In both cases, powerful convictions led a British Prime Minister to a course of action that prompted bitter criticism at home amid allegations of underhand and illegal conduct.

Colonel Gamal Abdel Nasser, the Egyptian President, seized the Suez canal 50 years ago this week. He nationalised the Anglo-French company that owned the canal 12 years before the lease would have reverted to Egypt anyway, offering to compensate shareholders according to that day's closing prices on the Paris stock exchange.
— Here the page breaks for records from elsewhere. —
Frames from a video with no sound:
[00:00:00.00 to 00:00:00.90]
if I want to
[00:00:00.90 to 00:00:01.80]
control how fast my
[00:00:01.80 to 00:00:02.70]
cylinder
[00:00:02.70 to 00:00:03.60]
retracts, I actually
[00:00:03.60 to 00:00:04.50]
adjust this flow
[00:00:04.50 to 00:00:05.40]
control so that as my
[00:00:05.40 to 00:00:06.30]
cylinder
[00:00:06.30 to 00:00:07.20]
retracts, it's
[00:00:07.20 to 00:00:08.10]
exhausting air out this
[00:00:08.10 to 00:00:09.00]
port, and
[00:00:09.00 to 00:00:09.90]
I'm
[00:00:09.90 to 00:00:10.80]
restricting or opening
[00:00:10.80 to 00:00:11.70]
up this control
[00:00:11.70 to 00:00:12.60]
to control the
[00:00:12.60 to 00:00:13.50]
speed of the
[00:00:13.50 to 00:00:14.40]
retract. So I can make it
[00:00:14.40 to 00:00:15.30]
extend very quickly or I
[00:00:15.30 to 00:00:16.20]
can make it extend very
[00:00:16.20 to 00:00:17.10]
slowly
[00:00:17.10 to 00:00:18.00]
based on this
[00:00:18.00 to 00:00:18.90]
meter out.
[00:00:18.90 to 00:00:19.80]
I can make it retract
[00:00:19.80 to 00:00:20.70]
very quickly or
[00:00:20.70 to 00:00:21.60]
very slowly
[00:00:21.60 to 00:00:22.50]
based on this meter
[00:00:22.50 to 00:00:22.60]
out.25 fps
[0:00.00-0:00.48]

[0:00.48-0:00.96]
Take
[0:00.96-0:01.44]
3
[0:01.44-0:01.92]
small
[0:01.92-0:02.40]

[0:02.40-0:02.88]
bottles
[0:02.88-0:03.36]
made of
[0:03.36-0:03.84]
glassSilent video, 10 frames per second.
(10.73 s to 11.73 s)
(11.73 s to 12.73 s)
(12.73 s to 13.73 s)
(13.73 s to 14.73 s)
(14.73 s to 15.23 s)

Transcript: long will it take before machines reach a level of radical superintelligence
Eden's mistake was to imagine he could hoodwink the Americans, who feared that the adventure would drive the Arab nations into the arms of the Soviets. So after British and French forces, in collusion with the Israelis, took control of the canal in October 1956, the US, acting through the United Nations, forced them to withdraw eight weeks later. By January 1957, Eden, humiliated, had resigned. It was a hugely symbolic episode as Eden, trying to defend the gateway to an empire that no longer existed, marked the last gasp of Britain's ambition as a global power and the growing confidence of America's reach. The lasting local effect of Eden's folly was Israel's occupation of the Sinai peninsula, which continued until 1982.

The differences between Suez and Iraq are more important than the similarities. Blair's role in Iraq was entirely subordinate to that of the US, and although the invasion can hardly be counted a success, it has not yet resulted in a humiliating retreat. There were differences too in the domestic political consequences of the foreign gamble. Nasser's bold anti-imperialist strike set in motion a sequence of events that led to Eden's resignation six months later. Blair has survived in office for three years already, winning a general election despite the ferocious opposition of many of his natural supporters and despite magisterial condemnations, comparing him to Eden, from historians such as Professor Peter Hennessy, who described Iraq as a "stain" comparable to Suez, and Lord Morgan, who said it was a similar "appalling disaster".

Yet even the impact of Suez on British politics was more limited than often thought. Although the Labour Party, under the leadership of Hugh Gaitskell, opposed the Suez intervention, Eden's successor, Harold Macmillan, genially shrugged off the disaster and went on to win the 1959 election.